At this point, the author suggests a step forward: Revenue management needs to embrace e new era where operation management, operation research, marketing, economics and technology all play an important role. Indeed, revenue management is challenged to organise the end‐to‐end solutions, from the supply and capacity of the firm to the value and demand for the service by buyers (p. 130).

In my opinion, the really original idea here is that of laying such emphasis on the customer, who segments the firm's various offers through a process of self selection.

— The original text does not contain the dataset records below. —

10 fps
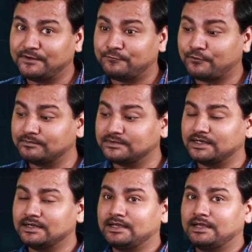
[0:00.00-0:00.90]
from
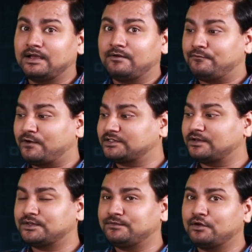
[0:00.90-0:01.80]
the function
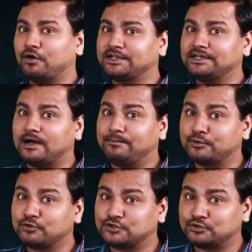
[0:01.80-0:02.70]
which we got in
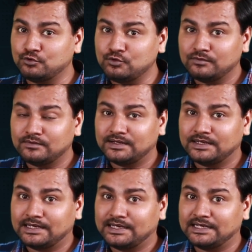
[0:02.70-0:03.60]
approach 2
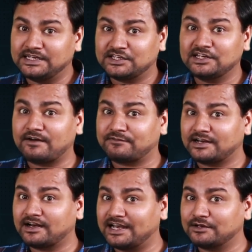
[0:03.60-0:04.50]
initially
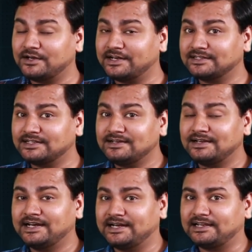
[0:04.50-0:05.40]
after calculating the
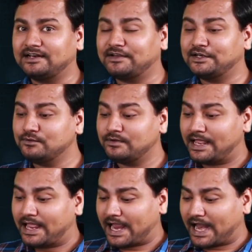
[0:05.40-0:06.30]
integral value,
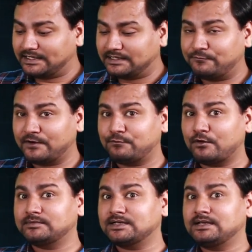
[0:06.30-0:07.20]
and different
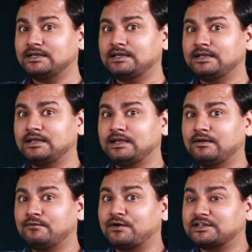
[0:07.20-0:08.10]
from the
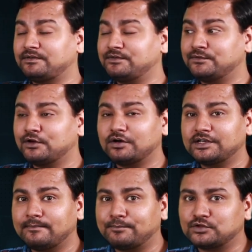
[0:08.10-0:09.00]
function which we got
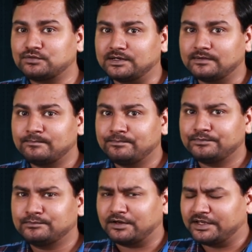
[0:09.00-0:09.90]
in approach 1.
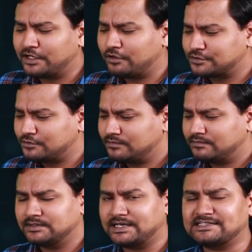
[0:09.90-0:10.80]
Now here also
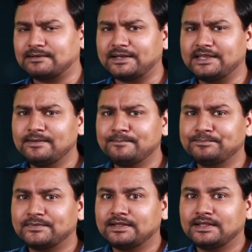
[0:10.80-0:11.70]
let's apply
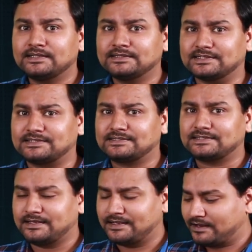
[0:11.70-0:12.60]
this,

This suggests four further strategies:

  • (8) re‐segmenting, re‐resigning and re‐pricing;

  • (9) segmenting and pricing through self‐selection;

  • (10) managing demand and supply through re‐sales and refunds; and

  • (11) selling availability of the service.

When I finished this book, and given that I have been studying the question of pricing policies for some years now, since my PhD thesis in fact, I could not help thinking, “Wow! This is really impressive. This is a book I would have liked to have written myself!”

This is why I have tried to quote straight from the book, the sections that strike me as being most important, in order to keep the work as intact as possible and to invite anyone dealing with pricing strategies to read it.

As I too have been reflecting on these matters, I would like to take advantage of this opportunity to put a question to both the author of this book and the whole community of economists studying pricing: if Irene Ng has analysed the situation correctly, and I think she has, are we sure then that we can still use the term “segments”? As perhaps it would be more up‐to‐date to speak of “market bubbles” that is to say, temporary demand groups? I also have a second question. Is it an exaggeration to suggest that nowadays it is the customer who decides the price?

References

Kimes, S.E. (1989), “Yield management: a tool for capacity‐constrained service firms”, Journal of Operations Management, Vol. 8, pp. 34863.